_TASK OBJECTIVE:_ Return every entry exactly as written, with the pictures removed.

_PROVIDED MATERIAL:_
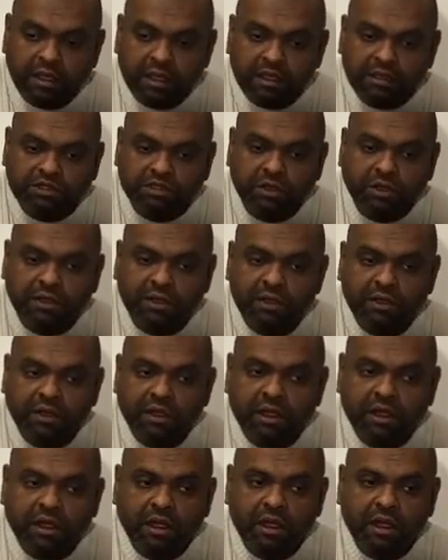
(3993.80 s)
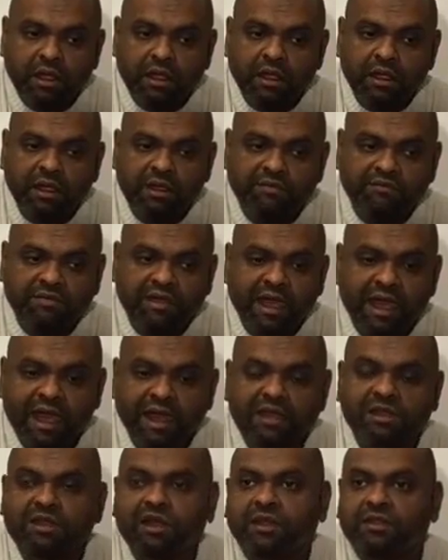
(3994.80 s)
So if they
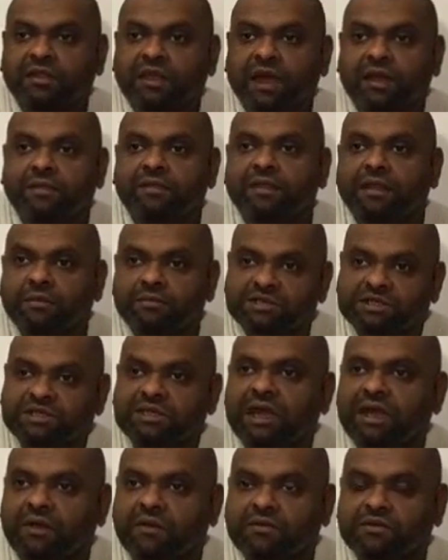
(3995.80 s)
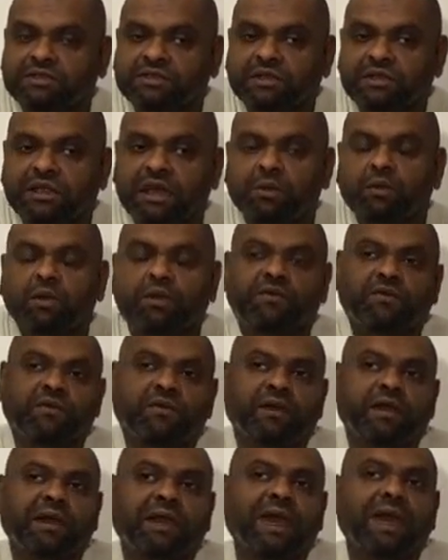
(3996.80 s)
had done that themselves, they would have
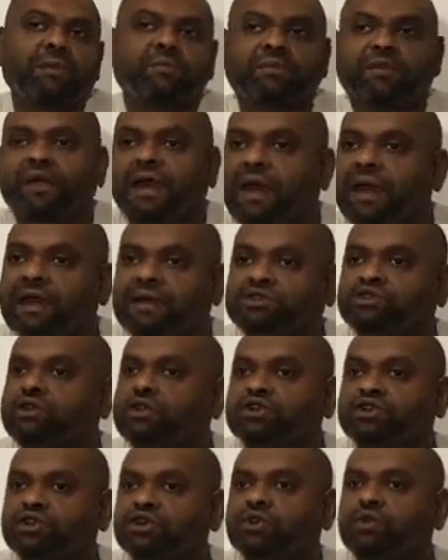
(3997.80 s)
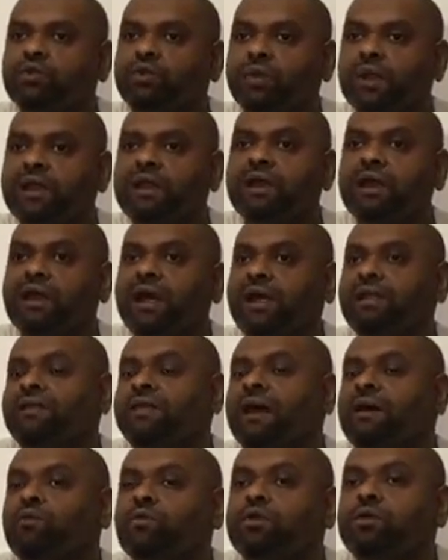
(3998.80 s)
kept that extra 2 quid, and
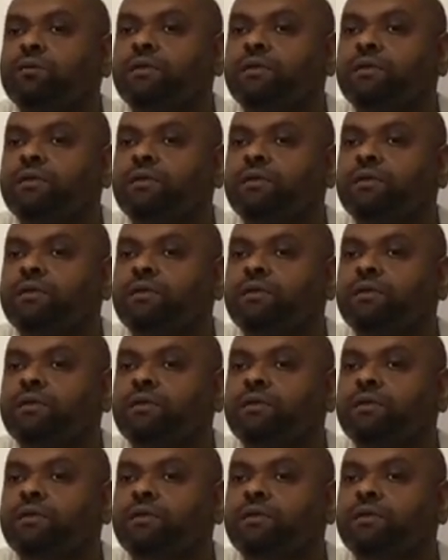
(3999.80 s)
that would have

_FINISHED EXERCISE:_
(3993.80 s)
(3994.80 s)
So if they
(3995.80 s)
(3996.80 s)
had done that themselves, they would have
(3997.80 s)
(3998.80 s)
kept that extra 2 quid, and
(3999.80 s)
that would have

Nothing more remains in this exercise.